*Problem requirements*. Everything in the records is to be written out exactly, except the pictures.

*Exercise material*.
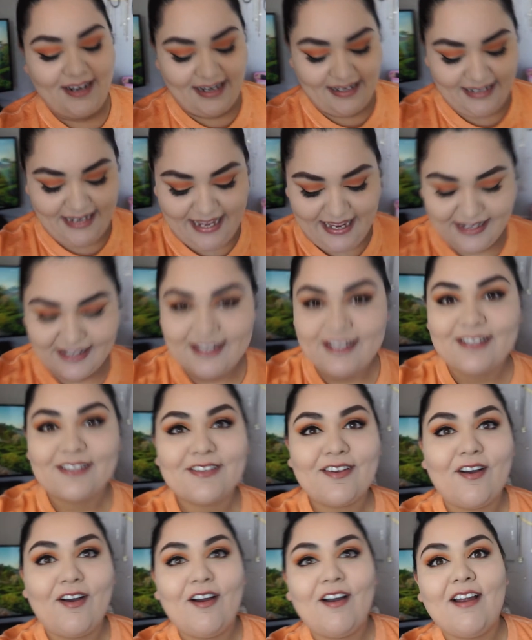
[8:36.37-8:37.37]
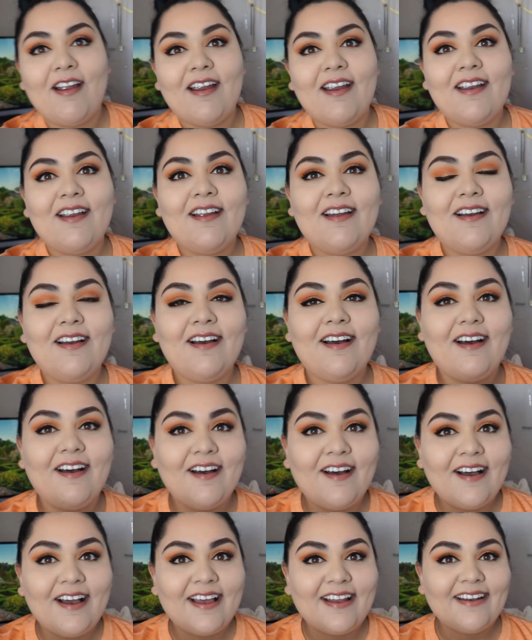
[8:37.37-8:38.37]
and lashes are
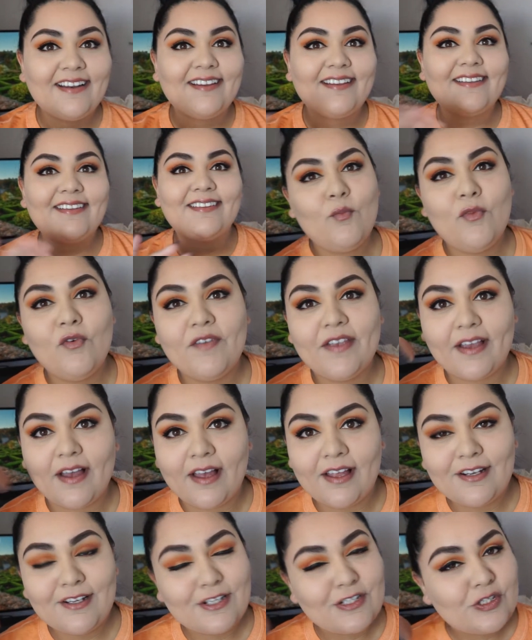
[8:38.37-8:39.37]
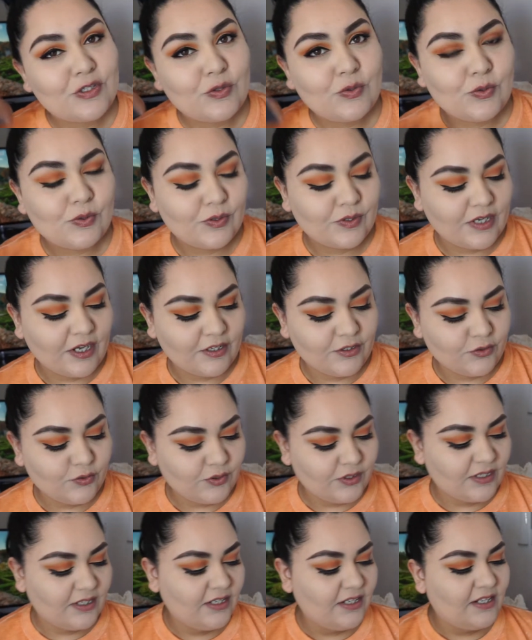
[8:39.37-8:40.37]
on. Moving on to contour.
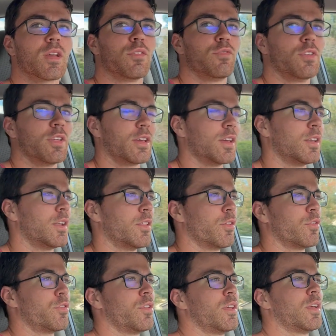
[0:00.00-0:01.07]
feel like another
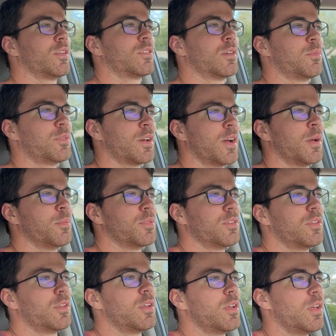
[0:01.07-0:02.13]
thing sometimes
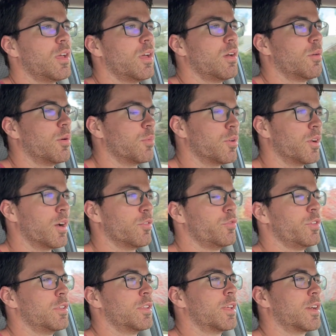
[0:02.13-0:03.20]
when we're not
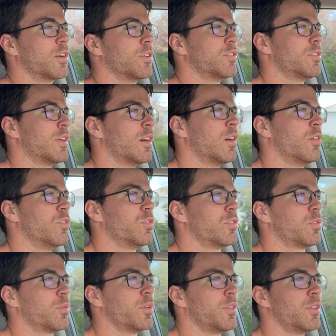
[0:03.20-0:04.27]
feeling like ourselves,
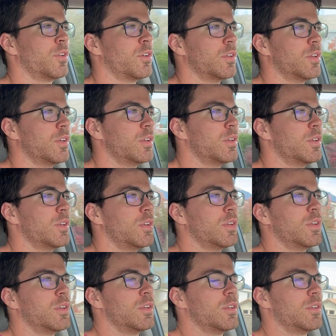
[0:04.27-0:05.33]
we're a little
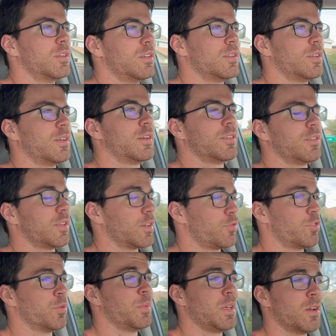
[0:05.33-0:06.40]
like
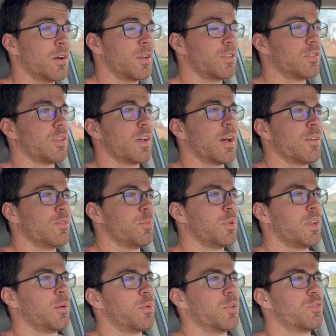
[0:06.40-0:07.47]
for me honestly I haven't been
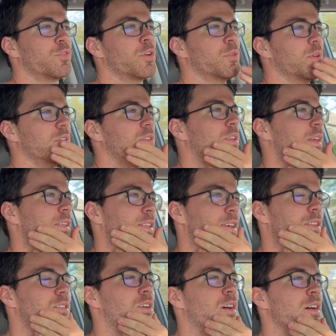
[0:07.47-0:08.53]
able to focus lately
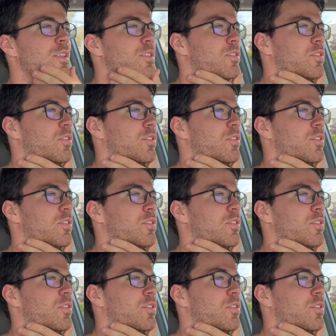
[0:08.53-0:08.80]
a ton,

*Result*.
[8:36.37-8:37.37]
[8:37.37-8:38.37]
and lashes are
[8:38.37-8:39.37]
[8:39.37-8:40.37]
on. Moving on to contour.
[0:00.00-0:01.07]
feel like another
[0:01.07-0:02.13]
thing sometimes
[0:02.13-0:03.20]
when we're not
[0:03.20-0:04.27]
feeling like ourselves,
[0:04.27-0:05.33]
we're a little
[0:05.33-0:06.40]
like
[0:06.40-0:07.47]
for me honestly I haven't been
[0:07.47-0:08.53]
able to focus lately
[0:08.53-0:08.80]
a ton,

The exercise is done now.